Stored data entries
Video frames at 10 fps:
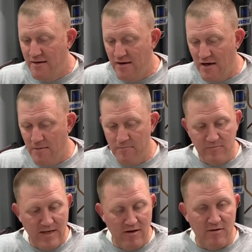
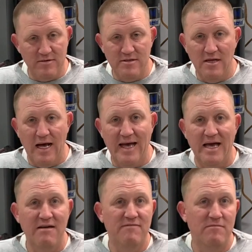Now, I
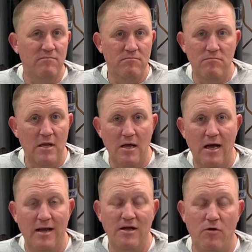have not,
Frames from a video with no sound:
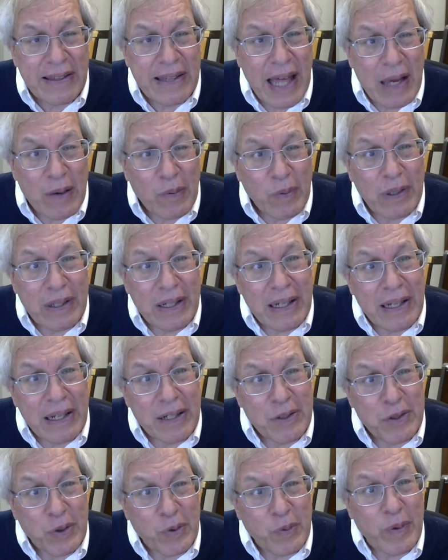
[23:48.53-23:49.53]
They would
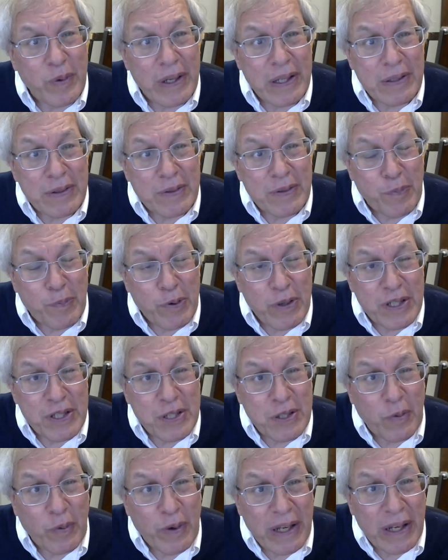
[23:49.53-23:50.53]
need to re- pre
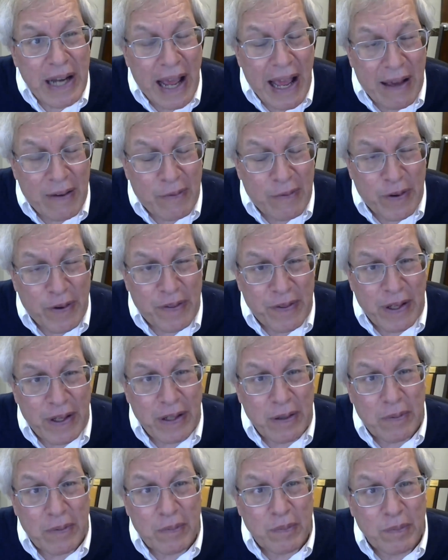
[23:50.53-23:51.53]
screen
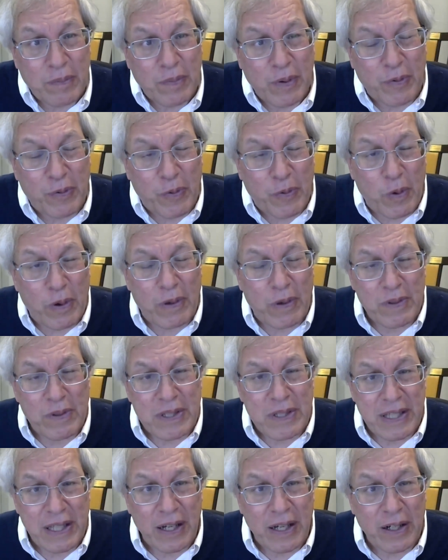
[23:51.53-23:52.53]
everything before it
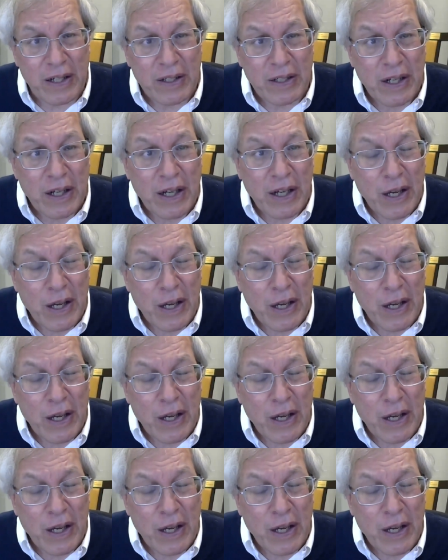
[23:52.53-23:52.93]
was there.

==

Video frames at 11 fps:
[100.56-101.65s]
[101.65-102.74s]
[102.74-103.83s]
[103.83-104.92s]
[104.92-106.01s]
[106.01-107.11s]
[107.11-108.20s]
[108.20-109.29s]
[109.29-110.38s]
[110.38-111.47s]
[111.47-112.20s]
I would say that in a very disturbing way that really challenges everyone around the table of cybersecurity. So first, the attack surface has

- [PROBLEM STATEMENT] Transcribe each line of the data above, unaltered, from the one where "[100.56-101.65s]" appears to the one where "[110.38-111.47s]" appears, inclusive of both.

- [RESULT FOR THIS EXERCISE]
[100.56-101.65s]
[101.65-102.74s]
[102.74-103.83s]
[103.83-104.92s]
[104.92-106.01s]
[106.01-107.11s]
[107.11-108.20s]
[108.20-109.29s]
[109.29-110.38s]
[110.38-111.47s]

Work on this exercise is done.